A LUCIDEZ DO EMBRIAGADO
Já na
rua, bem agasalhado, sozinho, começo o meu habitual passeio pedestre, que tanto
pode ter de saudável como de doentio – quando em esforço, ultrapasso a dúzia de
quilómetros –. De repente, sinto um arrepio eletrizante na coluna, que se
expande em frações de segundo por todo o corpo. Não, não é influência do
intenso frio nesta manhã de inverno. Apenas o relance do sonho quase a
esfumar-se e, que com algum esforço, tento recuperar, depois de ter acordado há
uma hora atrás. Havia uma aranha negra a trabalhar a sua teia e muito dinheiro
a voar. Viam-se euros, yenes, libras esterlinas, dólares americanos, riais
sauditas, rublos, yuans, francos suíços, shekels e papel-moeda de muitos outros
países.
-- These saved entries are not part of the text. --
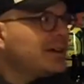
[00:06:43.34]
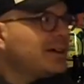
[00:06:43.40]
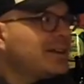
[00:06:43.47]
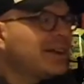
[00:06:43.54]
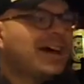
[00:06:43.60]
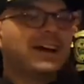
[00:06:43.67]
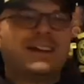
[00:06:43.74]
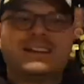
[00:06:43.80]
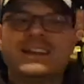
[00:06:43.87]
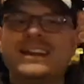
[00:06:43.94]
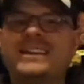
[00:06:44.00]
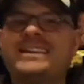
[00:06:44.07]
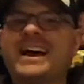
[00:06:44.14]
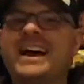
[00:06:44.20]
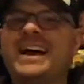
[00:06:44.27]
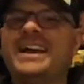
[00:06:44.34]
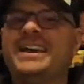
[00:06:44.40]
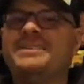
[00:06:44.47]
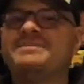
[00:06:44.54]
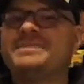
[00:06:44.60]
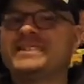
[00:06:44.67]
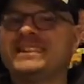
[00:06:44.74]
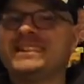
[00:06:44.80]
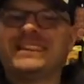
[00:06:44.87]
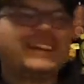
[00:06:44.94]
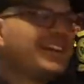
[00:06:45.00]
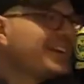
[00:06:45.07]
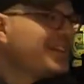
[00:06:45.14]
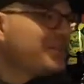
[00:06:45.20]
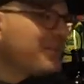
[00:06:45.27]
a lot of times.
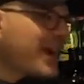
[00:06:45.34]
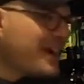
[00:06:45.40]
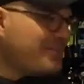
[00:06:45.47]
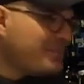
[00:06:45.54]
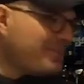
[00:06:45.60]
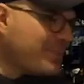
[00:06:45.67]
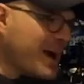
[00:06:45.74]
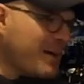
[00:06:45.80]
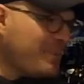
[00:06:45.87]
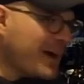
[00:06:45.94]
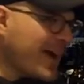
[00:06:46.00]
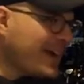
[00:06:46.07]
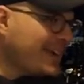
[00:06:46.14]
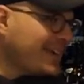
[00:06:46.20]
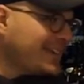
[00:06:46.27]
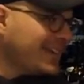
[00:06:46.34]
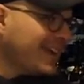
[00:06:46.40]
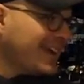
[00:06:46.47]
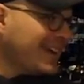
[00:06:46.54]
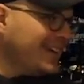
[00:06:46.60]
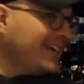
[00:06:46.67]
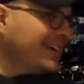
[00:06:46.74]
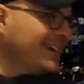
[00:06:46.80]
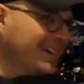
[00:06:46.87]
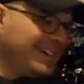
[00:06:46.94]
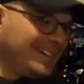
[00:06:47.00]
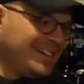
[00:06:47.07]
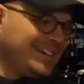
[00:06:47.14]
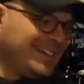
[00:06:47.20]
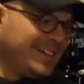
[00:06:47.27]
You brown bagging it today?
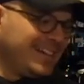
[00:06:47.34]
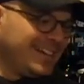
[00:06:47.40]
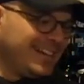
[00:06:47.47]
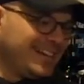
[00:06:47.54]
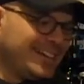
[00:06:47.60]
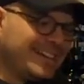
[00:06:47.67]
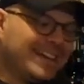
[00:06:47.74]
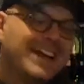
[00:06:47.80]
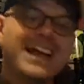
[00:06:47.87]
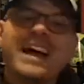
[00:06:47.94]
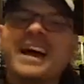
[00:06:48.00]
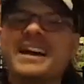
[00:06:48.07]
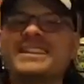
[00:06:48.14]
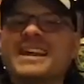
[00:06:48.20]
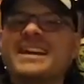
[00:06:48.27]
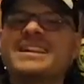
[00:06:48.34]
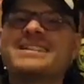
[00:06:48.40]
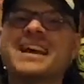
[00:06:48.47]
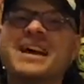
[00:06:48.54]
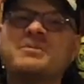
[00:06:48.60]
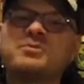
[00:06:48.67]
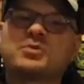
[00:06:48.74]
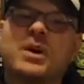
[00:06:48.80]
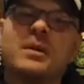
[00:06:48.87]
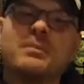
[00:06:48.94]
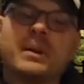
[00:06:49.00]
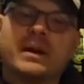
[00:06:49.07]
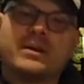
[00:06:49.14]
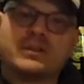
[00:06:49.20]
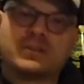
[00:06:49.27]
A lot of times
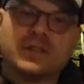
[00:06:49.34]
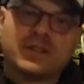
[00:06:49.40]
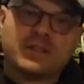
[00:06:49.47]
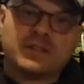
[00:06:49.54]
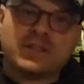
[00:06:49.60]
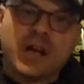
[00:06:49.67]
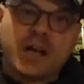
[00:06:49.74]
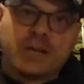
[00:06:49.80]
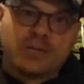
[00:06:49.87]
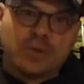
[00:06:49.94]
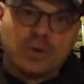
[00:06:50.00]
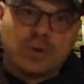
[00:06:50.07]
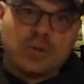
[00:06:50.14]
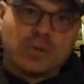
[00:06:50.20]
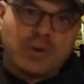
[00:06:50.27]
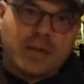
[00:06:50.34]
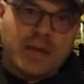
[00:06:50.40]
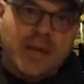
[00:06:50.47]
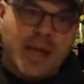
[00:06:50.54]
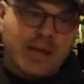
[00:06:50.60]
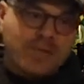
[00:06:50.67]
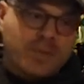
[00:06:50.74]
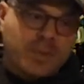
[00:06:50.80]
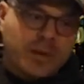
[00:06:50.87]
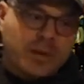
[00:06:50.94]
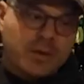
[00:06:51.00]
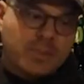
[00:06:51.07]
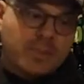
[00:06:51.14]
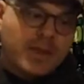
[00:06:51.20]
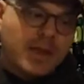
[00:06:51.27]
rum barrel doesn't shine through when they have a
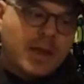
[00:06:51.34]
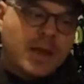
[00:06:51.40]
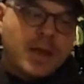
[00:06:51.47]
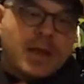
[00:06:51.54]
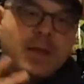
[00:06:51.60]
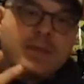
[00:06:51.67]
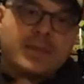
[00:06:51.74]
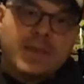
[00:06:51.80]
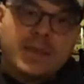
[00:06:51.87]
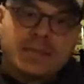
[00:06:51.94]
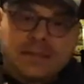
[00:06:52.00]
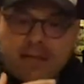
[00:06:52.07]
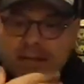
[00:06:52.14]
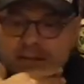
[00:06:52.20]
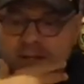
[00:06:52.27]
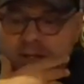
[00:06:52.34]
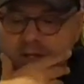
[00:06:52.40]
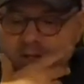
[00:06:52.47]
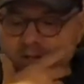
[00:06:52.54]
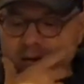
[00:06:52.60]
beer. This does a good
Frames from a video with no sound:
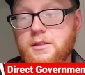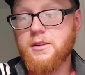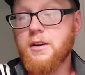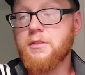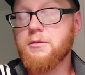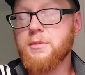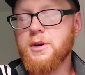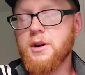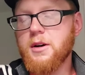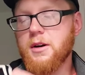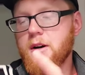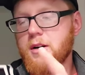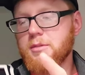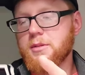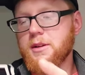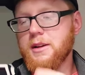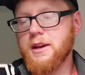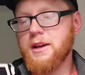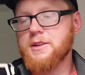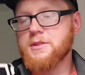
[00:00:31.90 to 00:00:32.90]
government
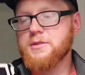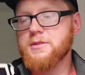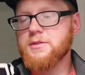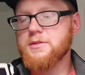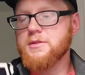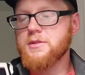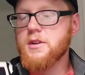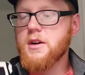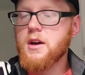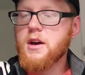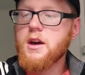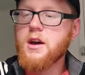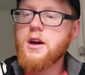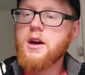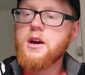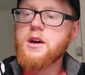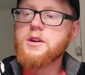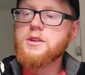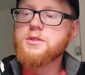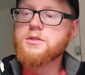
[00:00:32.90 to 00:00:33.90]
obligations.
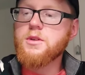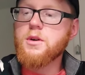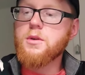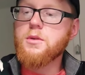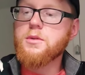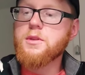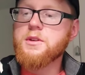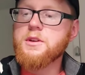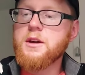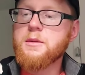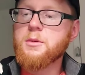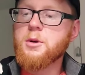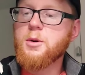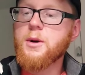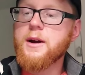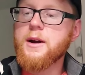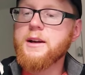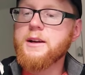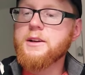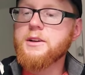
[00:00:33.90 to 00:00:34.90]
So the
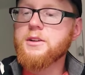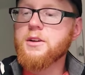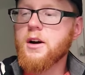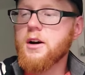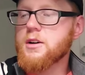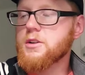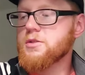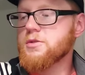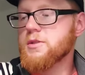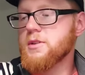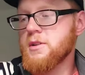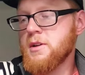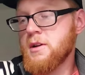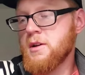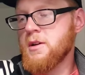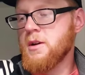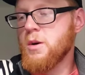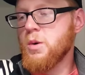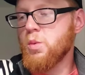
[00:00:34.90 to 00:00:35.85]
democratic doctrine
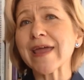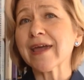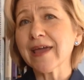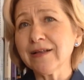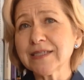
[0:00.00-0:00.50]
a
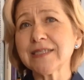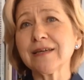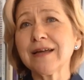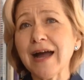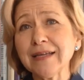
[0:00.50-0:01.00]
healthy
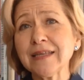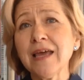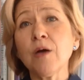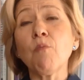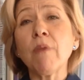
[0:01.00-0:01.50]
gut
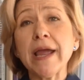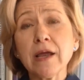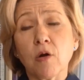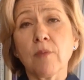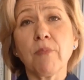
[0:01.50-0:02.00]

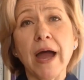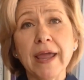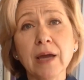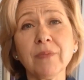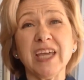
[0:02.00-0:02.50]

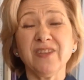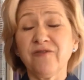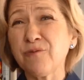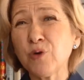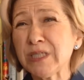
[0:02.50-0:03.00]
microbiome in
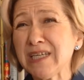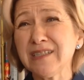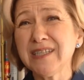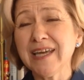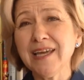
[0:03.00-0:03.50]

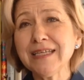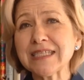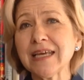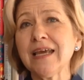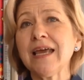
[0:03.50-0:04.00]
14
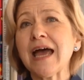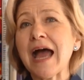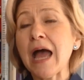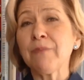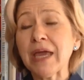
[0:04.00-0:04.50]
days.
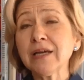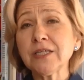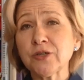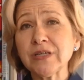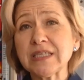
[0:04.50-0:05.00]

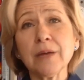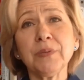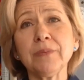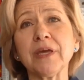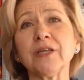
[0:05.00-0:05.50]
Omega-3
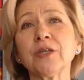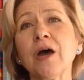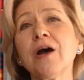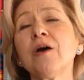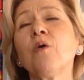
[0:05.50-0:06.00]
supplement,
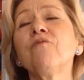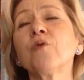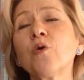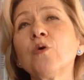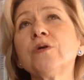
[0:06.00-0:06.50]
of
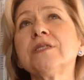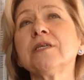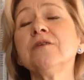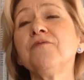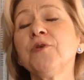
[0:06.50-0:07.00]
course,
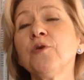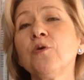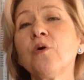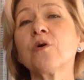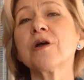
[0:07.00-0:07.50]
if
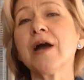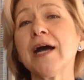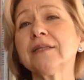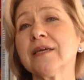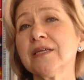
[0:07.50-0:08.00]
your
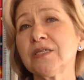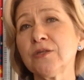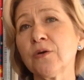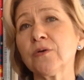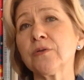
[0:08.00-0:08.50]
gut is
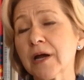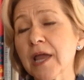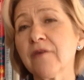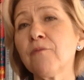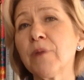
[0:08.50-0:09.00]
not
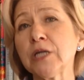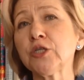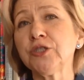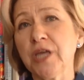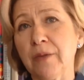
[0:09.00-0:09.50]
have
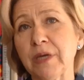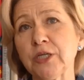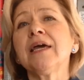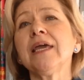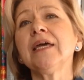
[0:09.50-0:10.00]
much
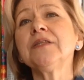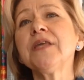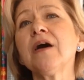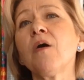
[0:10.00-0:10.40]
damage. And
A movimentação do dinheiro não era desordenada, como no caso da noite
de Natal em Hong Kong, quando se abriram as portas traseiras de um carro de
transporte de valores, com quase quinze milhões de dólares americanos, espalhando
as notas por uma movimentada avenida e que muitos aproveitaram para recolher e,
honestamente, entregar às autoridades, enquanto que outros, embora não
comemorando o Natal, terão pensado tratar-se de uma ”prenda” que podiam levar
para casa. A movimentação das notas era algo semelhante a um tapete voador, das
histórias das “Mil e Umas Noites”. As notas voavam ordenadamente, como quem não
tem pressa de chegar, com uma direção precisa, num único sentido, ondeando
ligeiramente, sendo mais evidente nas pontas.
Durante
o percurso, costumo fazer uso da contemplação, no contacto com a natureza, e
vou tirando algumas fotos para reter o que vejo de interessante e de agradável,
numa tentativa, natural, de começar o dia a relaxar, procurando abster-me das
notícias desagradáveis com que sou bombardeado diariamente e que me provocam
irritação… mas, por momentos, não resisto: vem-me à mente a falta de capacidade
dos Serviços de Urgências dos Hospitais, onde morrem pessoas por falta de
assistência e as declarações da DGS num dos balanços da gripe, onde se ficou a
saber terem morrido mais 1900 pessoas nas duas primeiras semanas do ano do que
em igual período do ano passado, denotando o SNS estar a acusar os cortes e a
evidenciar falta de meios, conduzindo ao recurso das urgências do setor privado.
Consigo
desviar a atenção das “desgraças”, ao parar junto de uns arbustos – azevinho –
sentindo-me deliciado com as folhas mescladas de verde e branco (de um pouco de
neve que ainda restava) e o contraste das bagas vermelhas. Prossigo a
caminhada, numa passada tão vigorosa quanto o trilho e o físico permitem, e vem
à mente o sonho com o dinheiro a voar. – Mas o dinheiro nem era meu!... –
penso, quase numa tentativa de voltar a desviar do pensamento o que queria
evitar. Depois, volta à baila a aranha negra. Pensando bem, afinal, parece-me
que não haverá motivos para ficar preocupado, pois as aranhas podem assustar…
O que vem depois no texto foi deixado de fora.